Whether you're defining your models in the Data Model Editor or directly in code, in the end you're effectively creating a model file that looks something like this:

# src/models/customers.cube.yml
 
cubes:
  - name: customers # A unique identifier
    title: My customers # A display-friendly title
    data_source: default  # The data source connection to use
    sql: >  # Defines the underlying query
      select *
      from public.customers
 
    dimensions: # 'dimensions' define fields for filtering or grouping data
      - name: id
        sql: id
        type: number
        primary_key: true
 
      - name: email
        title: 'Email address'
        sql: email
        type: string
 
      - name: country
        title: 'Country of origin'
        sql: country
        type: string
 
      - name: signed_up_at
        sql: signed_up_at
        type: time
 
      - name: full_name
        title: "Full name"
        sql: CONCAT(first_name, ' ', last_name)
        type: string
 
    measures: # 'measures' define aggregated values (e.g. counts, sums)
      - name: count
        type: count
        title: "# of Customers"
 
    joins: # 'joins' define relationships between this model and others
      - name: orders # the name of the data model to join to (not the table)
        sql: '{CUBE}.id = {orders}.customer_id'
        relationship: one_to_many
 

Important:

  • Embeddable only recognizes files ending in .cube.yml or .cube.js.
  • Each model file begins with the cubes: keyword.
  • YAML is sensitive to indentation. Use an online YAML validator like YAML Lint (opens in a new tab) to check your formatting.
  • If you use the Data Model Editor, you need not worry about any of this, as the Editor handles that all for you 😎

You can see more data model examples inside your repo (opens in a new tab).

Core Parameters

  • name: A unique identifier for the model (no spaces or special characters). name is used internally by Embeddable and Cube to reference the model. Updating it once it's in use can potentially break your dashboards.

  • title: An optional, human-readable name that appears in the UI. You can change it anytime without impacting the underlying logic.

  • data_source: Specifies which data source the model belongs to. This should match the connection name you defined when connecting your database.

  • sql_table: Points to the actual table or view in your database (e.g., public.customers). Use this for straightforward mappings.

  • sql: An alternative to sql_table if you need to define a custom query rather than referencing a single table/view. For example:

    sql: >
      SELECT
        id,
        name,
        created_at
      FROM public.customers
      WHERE status = 'active'
💡

A common misconception is that you have to write GROUP BY statements in your sql. Instead, use sql to define a base table and then separately define dimensions and measures. The data modeling layer automatically generates the necessary SQL, including GROUP BY clauses, behind the scenes.

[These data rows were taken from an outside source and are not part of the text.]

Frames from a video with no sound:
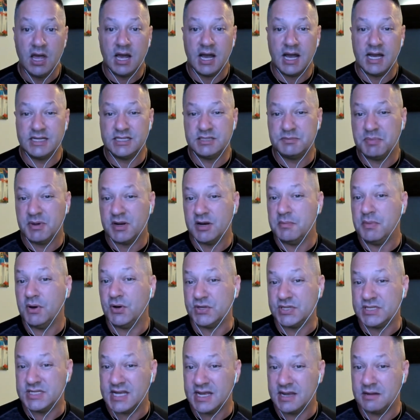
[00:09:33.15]
I spend
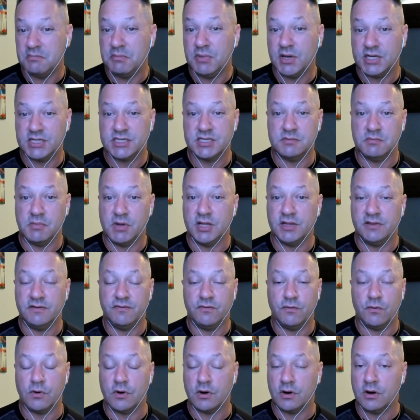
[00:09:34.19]
about $10 a month
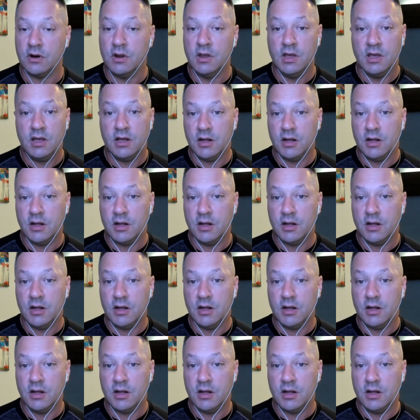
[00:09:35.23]
for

  • dimensions: There are all the "virtual columns" that you want to expose in your model (learn more here).

  • measures: These are all the "metrics" that you want to be able to calculate from your model (learn more here).

Other Parameters

You can also define other parameters, including joins between models and pre-aggregations to optimize performance.

  • joins: Defines how to link models and handle join relationships.

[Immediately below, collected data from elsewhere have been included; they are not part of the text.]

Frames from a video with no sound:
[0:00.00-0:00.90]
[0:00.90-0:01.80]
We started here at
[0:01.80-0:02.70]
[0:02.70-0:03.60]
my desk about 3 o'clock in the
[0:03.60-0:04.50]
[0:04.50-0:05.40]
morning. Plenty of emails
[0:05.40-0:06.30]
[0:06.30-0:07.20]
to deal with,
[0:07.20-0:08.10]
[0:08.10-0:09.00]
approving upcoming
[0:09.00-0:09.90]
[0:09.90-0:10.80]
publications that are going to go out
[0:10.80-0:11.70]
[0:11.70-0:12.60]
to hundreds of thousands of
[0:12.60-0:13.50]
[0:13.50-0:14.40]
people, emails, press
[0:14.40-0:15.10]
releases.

  • description: A short note or summary of what the model represents or how it should be used. Useful for keeping track of intentions or business context.

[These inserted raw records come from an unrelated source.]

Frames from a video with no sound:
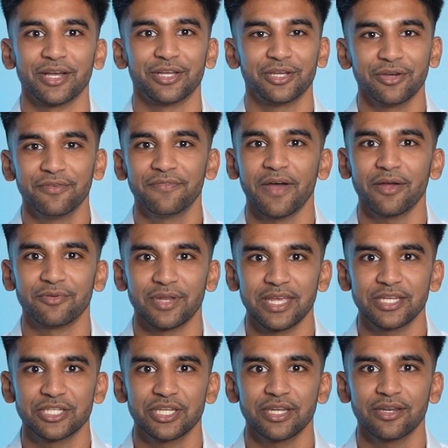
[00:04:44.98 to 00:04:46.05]
a good
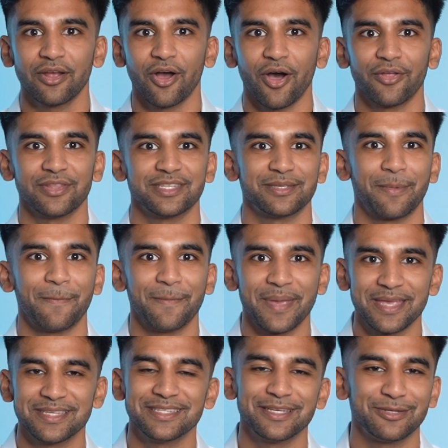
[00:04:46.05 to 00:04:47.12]
foundation on this
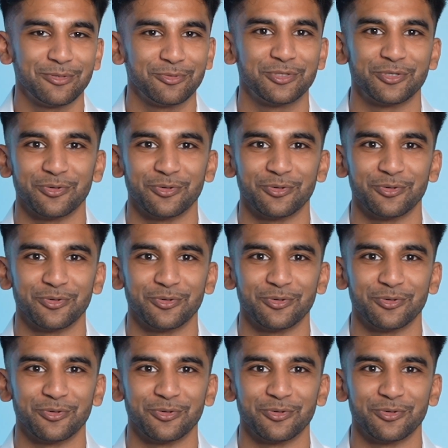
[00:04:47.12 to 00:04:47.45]
amazing new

  • pre_aggregations: Optional configurations for creating and managing materialized views or rollups. This helps improve performance by caching common aggregations learn more. Note that pre-aggregations are not currently supported in the Data Model Editor. To use them, please export your data models and add them to your code repository (learn more here).

  • views: Views are very useful if you want to create different subsets of your cube models for different use-cases, or if you want fine-grained control of which join path should be used when. Learn more here (opens in a new tab).

These parameters allow you to tailor each data model to match your analytics needs, whether you’re simply mapping a table or performing advanced transformations and aggregations.